В ответ на возражение Ригьера, что не все великие писатели обязательно были врачами, он с суховатой ироничностью признал, что на его решение могла повлиять и рискованность литературной карьеры — факт немаловажный, когда у тебя на руках мать и сестра. (О том, что его дед по отцу и прадед по матери были врачами, он промолчал.)

Генрик посвятил себя изучению медицины, но его возмущало то, как ее преподавали. Он находил большинство профессоров чванными и черствыми людьми, словно отгородившимися от страданий своих пациентов. Насколько он мог судить, медицинские училища лишали врачей человечности. Студентов практически учили только «скучным фактам с мертвых страниц», и, получив наконец свой диплом, они понятия не имели, как вести себя с больными. Это критическое отношение к системе медицинского образования, естественно, было замечено преподавателями, один из которых сказал ему: «Скорее у меня ладони обрастут шерстью, чем ты станешь врачом». Из-за журналистской деятельности и обязательной военной подготовки на протяжении двух лет Генрик окончил курс не через обычные пять лет, но через шесть. Однако и это было немалым достижением, поскольку он, как и большинство его сверстников, заразился революционной лихорадкой тех лет. Польша находилась в процессе перехода от сельскохозяйственного общества к индустриальному, И Варшава быстро менялась по мере того, как строились все новые заводы и фабрики, а десятки тысяч крестьян ютились в трущобах, ища работы. Но находили ее лишь немногие. Признанные писатели уделяли много времени, выступая в защиту рабочих и крестьян. Роман Стефана Жеромского «Бездомные» стал библией для Генрика и его друзей. Герой романа доктор Юдим жертвует любовью и личным счастьем ради служения беднякам. «Ответственность лежит на мне! — восклицает он. — Если я, врач, не сделаю этого, то кто сделает?»

И Генрик был не менее готов пожертвовать собой ради маленьких оборвышей, которых наблюдал на улицах Варшавы. В них он видел самую обездоленную часть пролетариата: ведь их интересы никто не представлял и никто не защищал. «Чумазые мальчуганы в стоптанных башмаках, в обтрепанных лоснящихся штанах, небрежно нахлобученных кепках, подвижные, исхудалые, не подчиняющиеся никакой дисциплине, практически никем не замечаемые.
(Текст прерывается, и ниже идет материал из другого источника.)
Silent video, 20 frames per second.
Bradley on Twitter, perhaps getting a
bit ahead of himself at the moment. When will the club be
Еще не опаленные жаром жизни, еще не высосанные досуха эксплуатацией. И никто не знает, где они умудряются находить силы, эти активные, безмолвные, бесчисленные, бедные маленькие рабочие завтрашнего дня».
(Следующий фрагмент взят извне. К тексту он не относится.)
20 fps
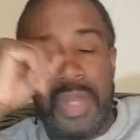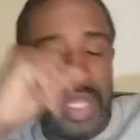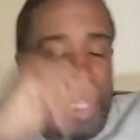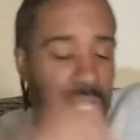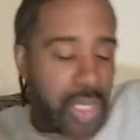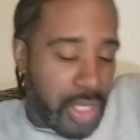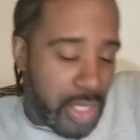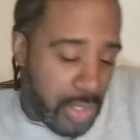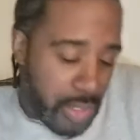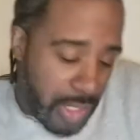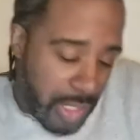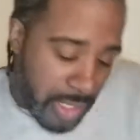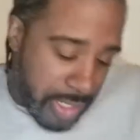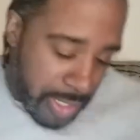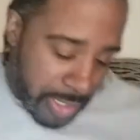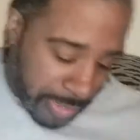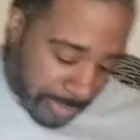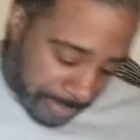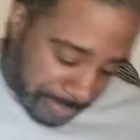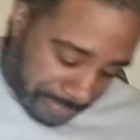Yo,
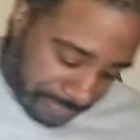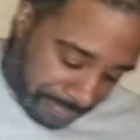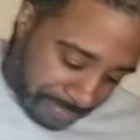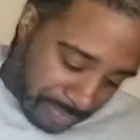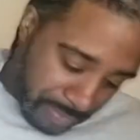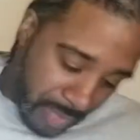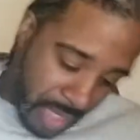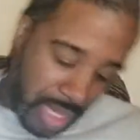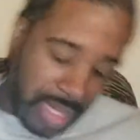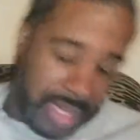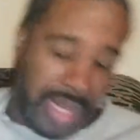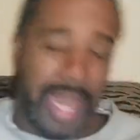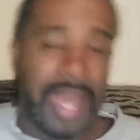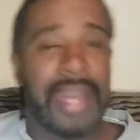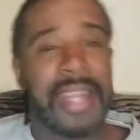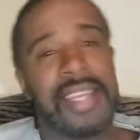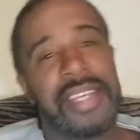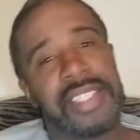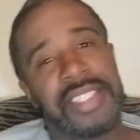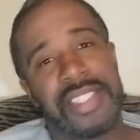y'all,
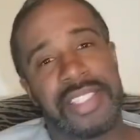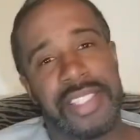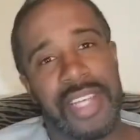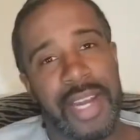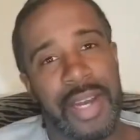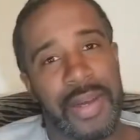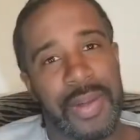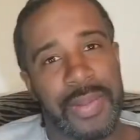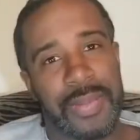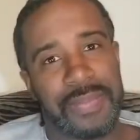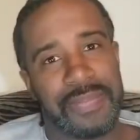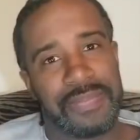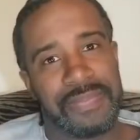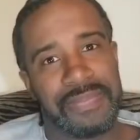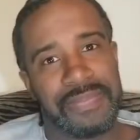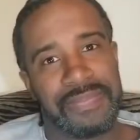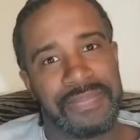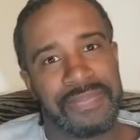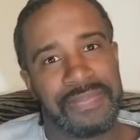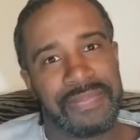Nadia's dope.
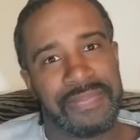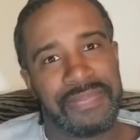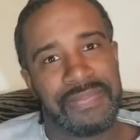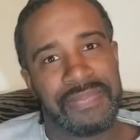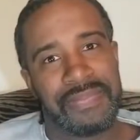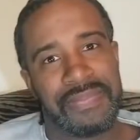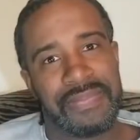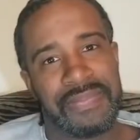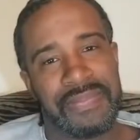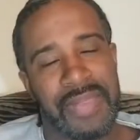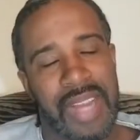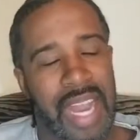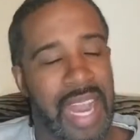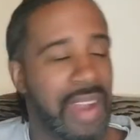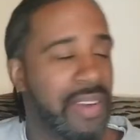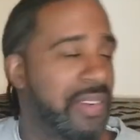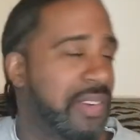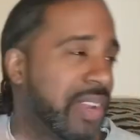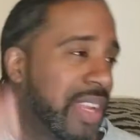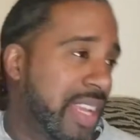
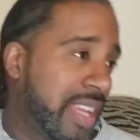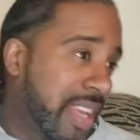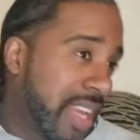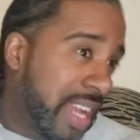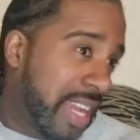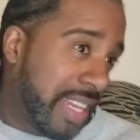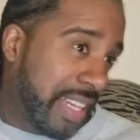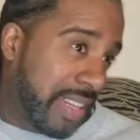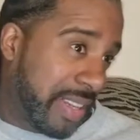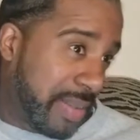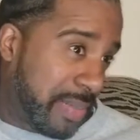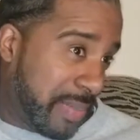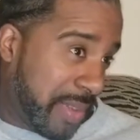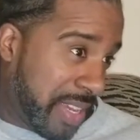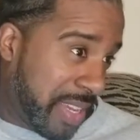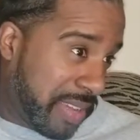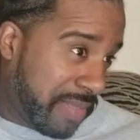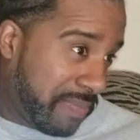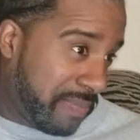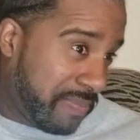I really like her,
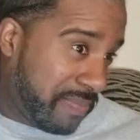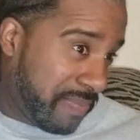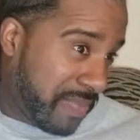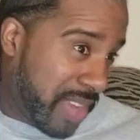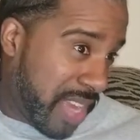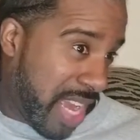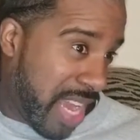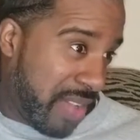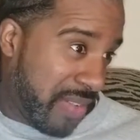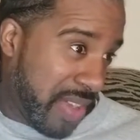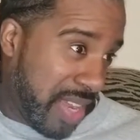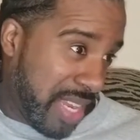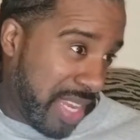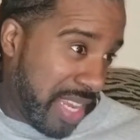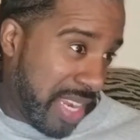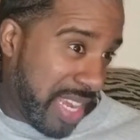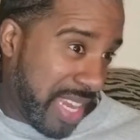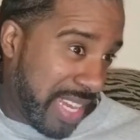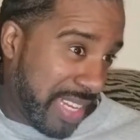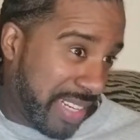man. I really
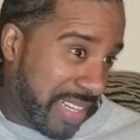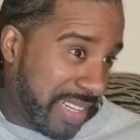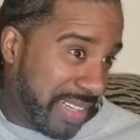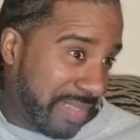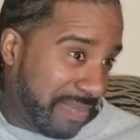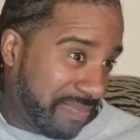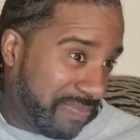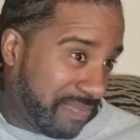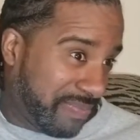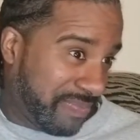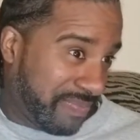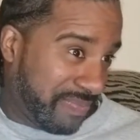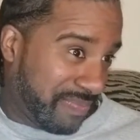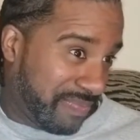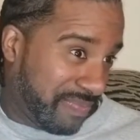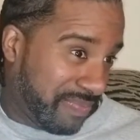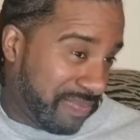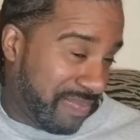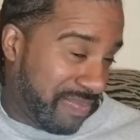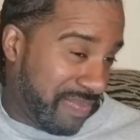like her.
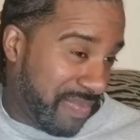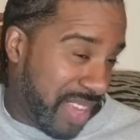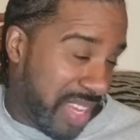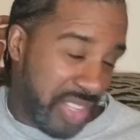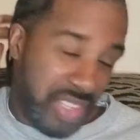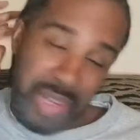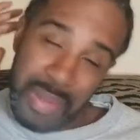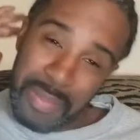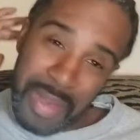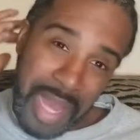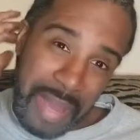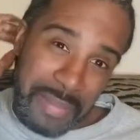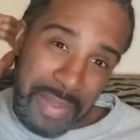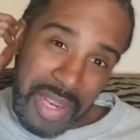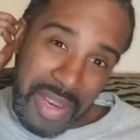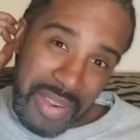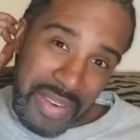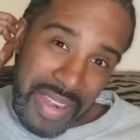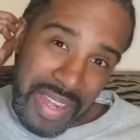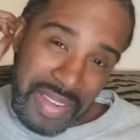Is she
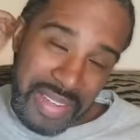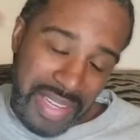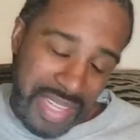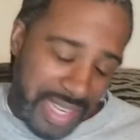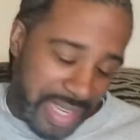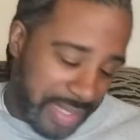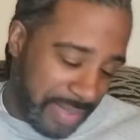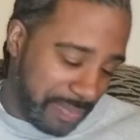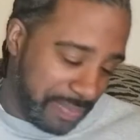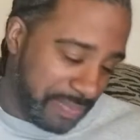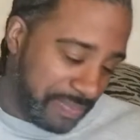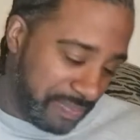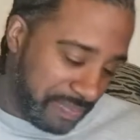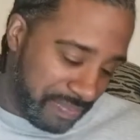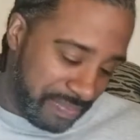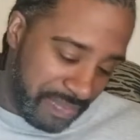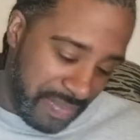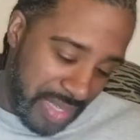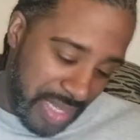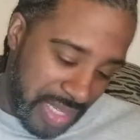popular out there?
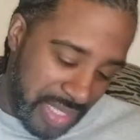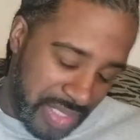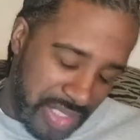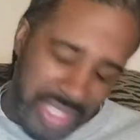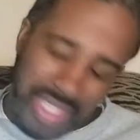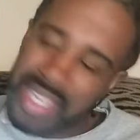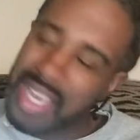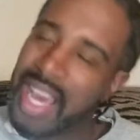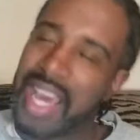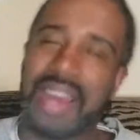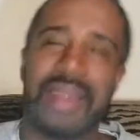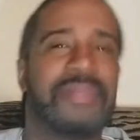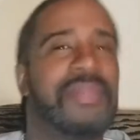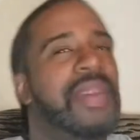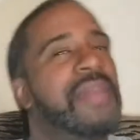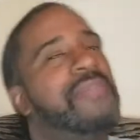She gotta be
Маленькие уличные попрошайки вскоре уже осаждали студента-медика, готового их слушать. Плутишки наперебой рассказывали ему печальные повести о голоде и побоях, протягивая руки в надежде на любую подачку. Другие прохожие отмахивались от них, но у него, как им было известно, всегда что-нибудь для них находилось, пусть всего лишь леденец, ласковое слово или поцелуй в лоб.

Приятель, с которым Генрик как-то раз прогуливался, был просто ошеломлен, когда за ними погнался маленький оборвыш, вопя, что он хочет вернуть двадцать копеек, поданных ему два года назад.

— Я соврал, когда сказал вам, что отец убьет меня, если я приду домой без денег, которые потерял, — признался мальчик. — Я вас все время высматривал, чтобы вернуть их вам.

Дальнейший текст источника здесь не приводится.